Этой записки своего государя Лермонтов, конечно, не видел. Однако, генерал Веймарн при встрече упрекнул корнета: «Заниматься надо службой, а не этой чепухой!» Но пока оставил на свободе.

«Я был еще болен, когда разнеслась по городу весть о несчастном поединке Пушкина. Некоторые из моих знакомых привезли ее ко мне, обезображенную разными прибавлениями. Одни – приверженцы нашего лучшего поэта – рассказывали с живейшей печалью, какими мелкими мучениями, насмешками он был преследуем… Другие, особенно дамы, оправдывали противника Пушкина…» (Объяснение Лермонтова по «Делу о непозволительных стихах».)

В своем «объяснении» он, на всякий случай, добавил:

«… Пушкин умер, и вместе с этим известием пришло другое – утешительное для сердца русского: государь император, несмотря на его прежние заблуждения, подал великодушную руку помощи несчастной жене и малым сиротам его…» (Для начинающего диссидента – право, неплохо! Он уверяет, что написал стихи как бы вдохновленный решениями государевыми!)

Его арестовали 17 февраля. Три дня шли «допросы от государя». Вел их лично граф Клейнмихель с Бобылевым, аудитором военного суда. И все три дня по вопросам, какие ему задавали, пахло солдатчиной, не иначе.

– Или?.. Объявят сумасшедшим? Как Чаадаева? Послали старшего врача гвардейского корпуса!

Требовали, чтоб он назвал распространителя стихов. Он отказывался.

«Я сначала не говорил про тебя, но потом меня допрашивали от государя: сказали, что тебе ничего не будет, и что если я запрусь, то меня в солдаты… Я вспомнил бабушку и не смог… Я тебя принес в жертву ей. Что во мне происходило в эту минуту не могу сказать…» Он не знал, что Слава Раевский арестован уже. Во всяком случае, допрошен.

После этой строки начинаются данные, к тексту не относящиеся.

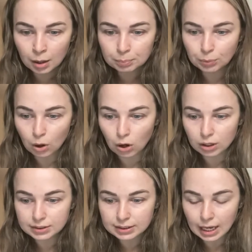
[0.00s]

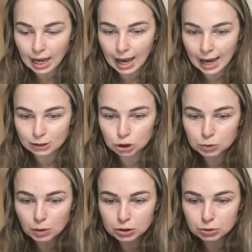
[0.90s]
but I
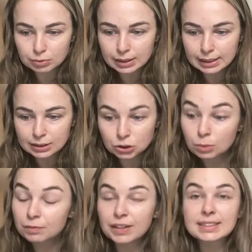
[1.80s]
just want to read
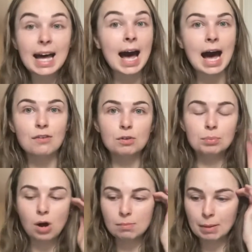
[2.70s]
some things that I haven't
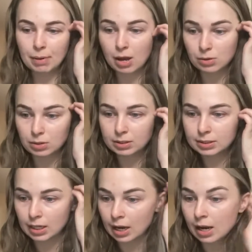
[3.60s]
put on my
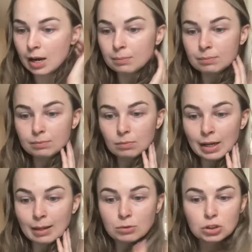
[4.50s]
post, and
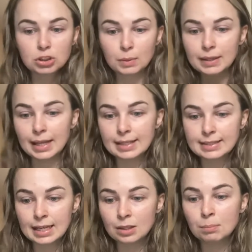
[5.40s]
I'm just doing this
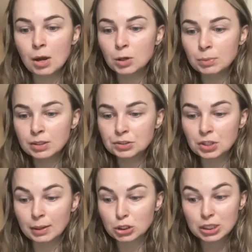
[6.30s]
in the moment,
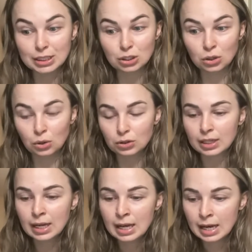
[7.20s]
so I just need to
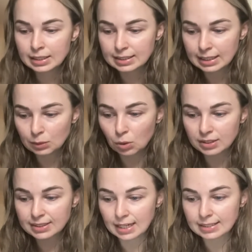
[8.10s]
look to see what
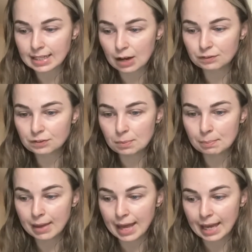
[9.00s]
stands out for
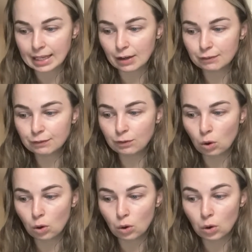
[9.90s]
me
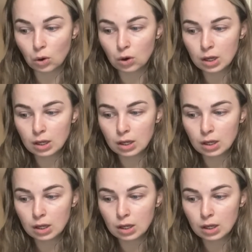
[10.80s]
for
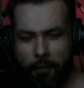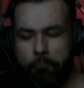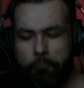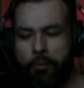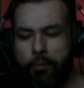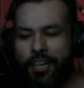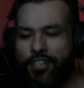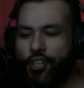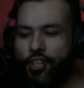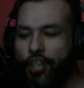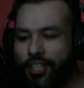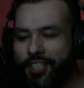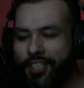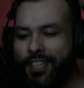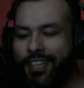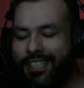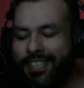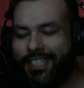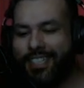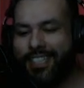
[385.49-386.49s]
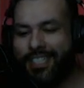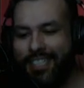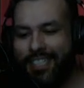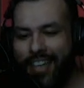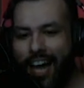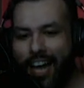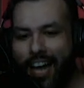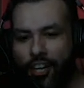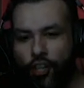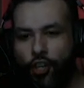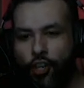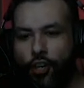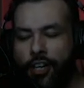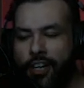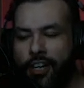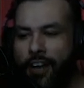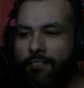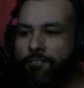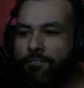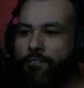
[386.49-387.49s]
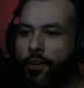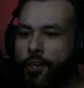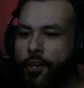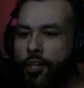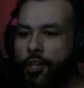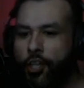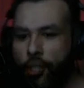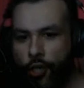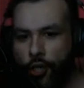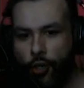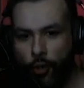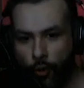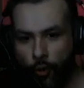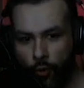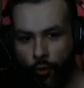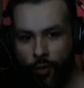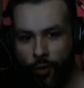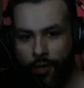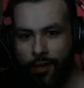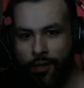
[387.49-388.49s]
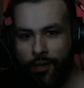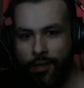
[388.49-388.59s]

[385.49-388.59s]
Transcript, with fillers: But just because it's not good enough for you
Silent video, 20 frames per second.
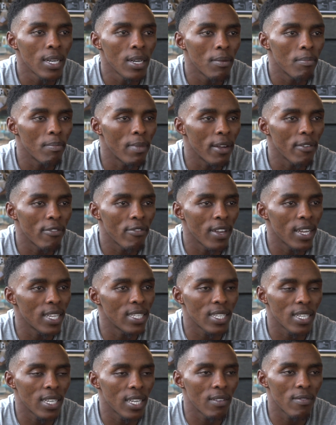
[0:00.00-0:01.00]
my
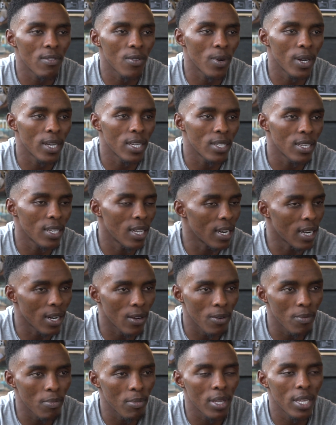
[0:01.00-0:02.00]
fans and everyone
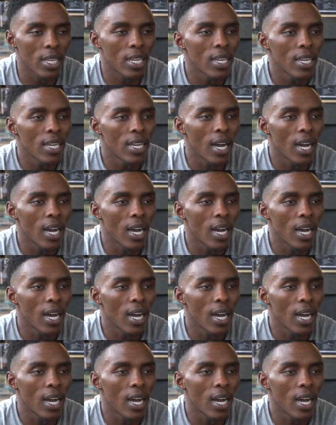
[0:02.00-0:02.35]
around me.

Его поместили в комнате на последнем этаже Главного штаба. Он писал стихи, а что делать еще? Он, кстати, сочинил «Молитву» – для Вареньки Лопухиной. О ней и за нее. Это должно ему зачесться в ином мире. Такие стихи? Любимой, что вышла замуж за другого? И в дни допросов и страха перед судьбой?

На четвертый день к нему вдруг заглянул Дубельт. Начальник штаба корпуса жандармов. Он был сер, как всегда – такое серое лицо. Вежлив и насуплен. Будто он недоволен собой или тем, что нужно делать.

– Нет, сидите-сидите! Мы же все-таки, родственники! И я на минутку! – Спросил учтиво, по имени:

– Вы не станете возражать, Михаил, если я скажу графу… Бенкендорфу (помедлил), что ваши друзья, которые видели ваши стихи, в большинстве своем читали только первую часть? Без прибавления?

– Разумеется! – согласился тотчас Лермонтов, просветлившись невольно. – Да это так и было!

Дубельт помолчал, взгляд его был не пристальный, чуточку отстраненный. И, может, усмешка в одном из глаз…

Он сам сидел в этих комнатах несколько недель под допросами по делу декабря… 1826-й… «Арестован Дубельт – один из говорунов Второй армии…» – сообщал кто-то в письме в те дни. (Кажется, радуясь.) Некто Унишевский, отставной майор, подал донос о причастности Дубельта к тайным сходбищам в Киеве. Обещался еще «в очной ставке обличить его и всех сообщников». (Подлец! Не удалось ему! не удалось!)

«Дубельт – лицо оригинальное, – в свой час скажет Герцен. – … он, наверное, умнее всего Третьего и всех трех отделений собственной канцелярии. Исхудалое лицо, оттененное длинными светлыми усами, усталый взгляд, особенно рытвины на щеках и на лбу – ясно свидетельствовали, как много страстей боролось в этой груди, прежде чем голубой мундир победил, или лучше, накрыл все, что там было».

Кстати, именно Дубельту поручен государем посмертный просмотр Пушкинских бумаг (правда, вместе с Жуковским) и многое говорит за то, что этот просмотр со стороны жандармской был достаточно щадящим.

Но пока Дубельт смотрит на Лермонтова, которому 22 года.

– Вот и хорошо! А теперь – еще вопрос… К кому вы обращались в этих словах? Кто ваш адресат? ваши «Надменные потомки»?

– Так это проще простого! не знаю, слышали ли вы… Незадолго до этой несчастной дуэли Пушкин получил письмо. То есть его друзьям был разослан пасквиль, что-то в этом роде. Он и послужил причиной всех бед. Я имел в виду, прежде всего, авторов пасквиля!